Revista Opinión

Hacerse mayor

Publicado el 03 mayo 2023 por Manuelsegura @manuelsegura

Dar de baja una línea telefónica con cuyo número has crecido durante casi toda tu vida no es solo un mero trámite administrativo. Al menos, no lo ha supuesto para mí. Cuando el otro día mi hermano menor me comunicó que había procedido a desactivar este servicio en nuestra casa familiar, recordé lo que aquel teléfono ha significado a lo largo de todos estos años.

Antes de que las centrales telefónicas pasaran a automatizarse, a mi padre le asignaron en Alguazas el número 62 como abonado a la compañía. Coincidía con mi año de nacimiento como primogénito suyo. La casualidad quiso también que una vez que los números se alargaron, los de mi pueblo comenzasen por la misma cifra, con lo que el nuestro se asemejaba al de un servicio esencial, como los bomberos o la policía. Es decir, que empezaba y terminaba igual, casi capicúa. 

Con anterioridad a que todo eso ocurriera y siendo yo apenas un niño, recuerdo algo rayano con la magia. Descolgaba el auricular, golpeaba dos veces su interruptor y, al otro lado de la línea, aparecía el telefonista al que me bastaba con decirle: “Perico, ¿podrías ponerme con mi padre, por favor?”. Y como por arte de prestidigitación, aquel hombre, Pedro Alfonso Bermúdez, trabajador de la Telefónica, campanero y bendito de Dios, sabía quién era yo, quién era mi padre y, sorprendentemente, intuir dónde podía encontrarse a esa hora del día -generalmente en su pluriempleo, el Ayuntamiento o la Hermandad de Labradores, o fuera de su horario laboral, quizá en un bar o en el casino-.

A través de aquella línea telefónica que ya ha dejado de sonar, me comuniqué con mis primeros amigos del colegio y con las chicas a las que entonces uno podía interesar, ya en el instituto. Por ella dicté a un mecanógrafo mis iniciáticas crónicas de fútbol regional, en la noche de los domingos, como corresponsal para la redacción de la Hoja del Lunes. Llamé para dar señales de vida a mis padres la primera vez que volé a París, a mis escasos 18 años. También lo hice, habitualmente a cobro revertido, mientras cumplí el servicio militar en Tarragona, escuchando al otro lado los preceptivos consejos de mi madre, quien me solía recomendar que comiera bien y que me aseara, como si se pudieran percibir los olores por el auricular, al estilo de Heinrich Böll en su ‘Opiniones de un payaso’.

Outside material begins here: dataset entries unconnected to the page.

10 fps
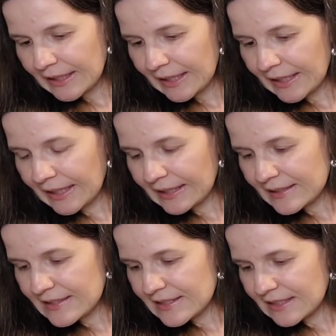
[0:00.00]
And
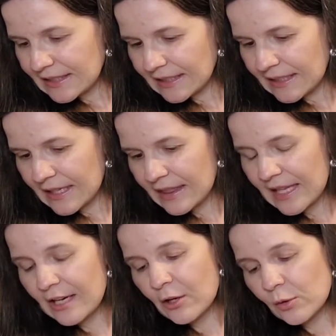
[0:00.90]
let's see,
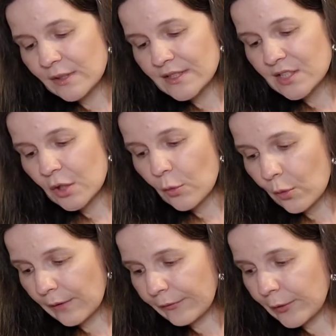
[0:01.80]
they are also
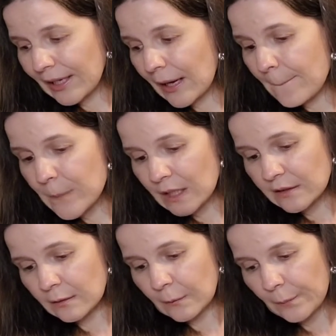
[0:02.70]
offering a
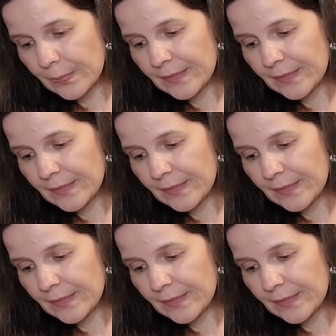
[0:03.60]
bundleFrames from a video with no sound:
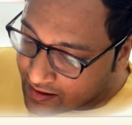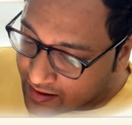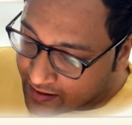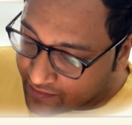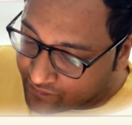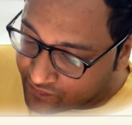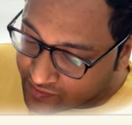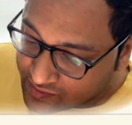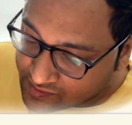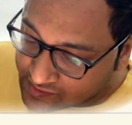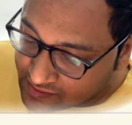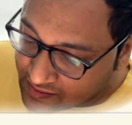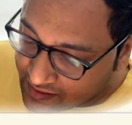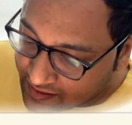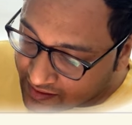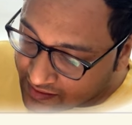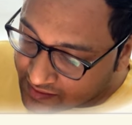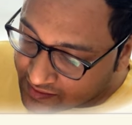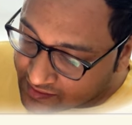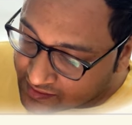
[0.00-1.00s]
and this
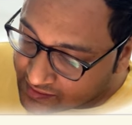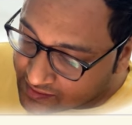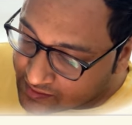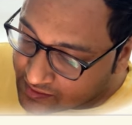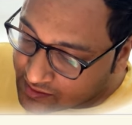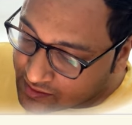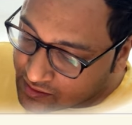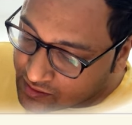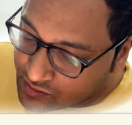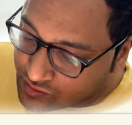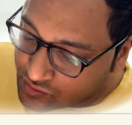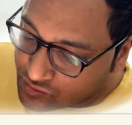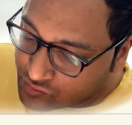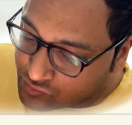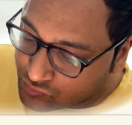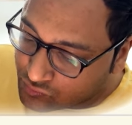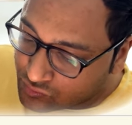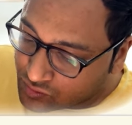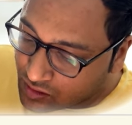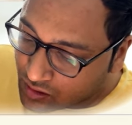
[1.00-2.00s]
line is
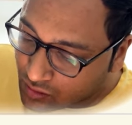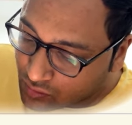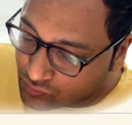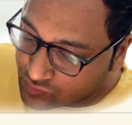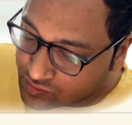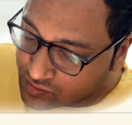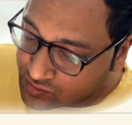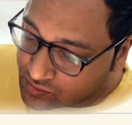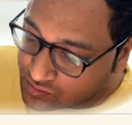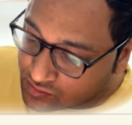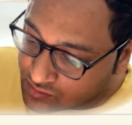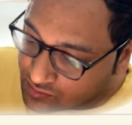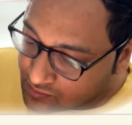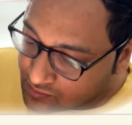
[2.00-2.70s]
2000.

Por ella comuniqué emocionado a mis padres que el nacimiento de mis hijos estaba próximo. O que había llegado a casa sano y salvo, para su tranquilidad, tras un viaje en coche, de cientos de kilómetros, cruzando media España, en mis diversos destinos profesionales, con la familia que intentamos construir.

La línea telefónica que ahora causa baja lo ha hecho por desuso. Mi madre, en su precario estado de salud, ya no atiende llamadas como antaño ni telefonea a sus familiares y amistades para saber de ellas. Ha pertenecido a aquella generación a la que le costó entender cómo pasamos de pronto de pedir conferencias con Madrid, cuya demora te podía llevar horas, a marcar los números en el disco, que alguien descolgara al otro lado y que escucharas con nitidez su voz de forma instantánea. Tampoco quiso entender nunca que las llamadas ahora ya no se facturen por su duración o distancia y por eso, cuando aún su mente era solo suya, solía relatarnos que la había llamado fulanita para contarle tal cosa y que las dos habían estado cascando más de una hora, para exclamar al final: “¡Dios sabe lo que le habrá costado la conferencia!”.

Todo crepúsculo suele dar señales previas antes de desembocar en el ocaso. Lo de la línea telefónica en mi casa familiar es solo un síntoma más de que llegará un día en el que todo acabe. En el que el recuerdo de todas aquellas vivencias, aquellos despertares, aquellas comidas entre abuelos, hijos y nietos, sean tan solo eso: pura reminiscencia. Una vez leí una certera reflexión personal de Ignacio Camacho en su columna de ABC; incluso la llegué a comentar con él a través de las redes sociales. Fue cuando murió su madre. El periodista sevillano escribió algo así como que uno no se hace mayor cuando encuentra su primer trabajo y se va de casa; ni siquiera cuando halla a su pareja y tienen hijos. Camacho concluyó que uno descubre que se ha hecho mayor cuando cierra con llave, por última vez, la puerta de la vivienda en la que en su infancia y juventud habitó feliz, con sus padres y hermanos, después de enterrar al último de sus progenitores. Entonces es cuando de verdad te percatas de que la vida iba en serio, como en los versos admirables de Gil de Biedma.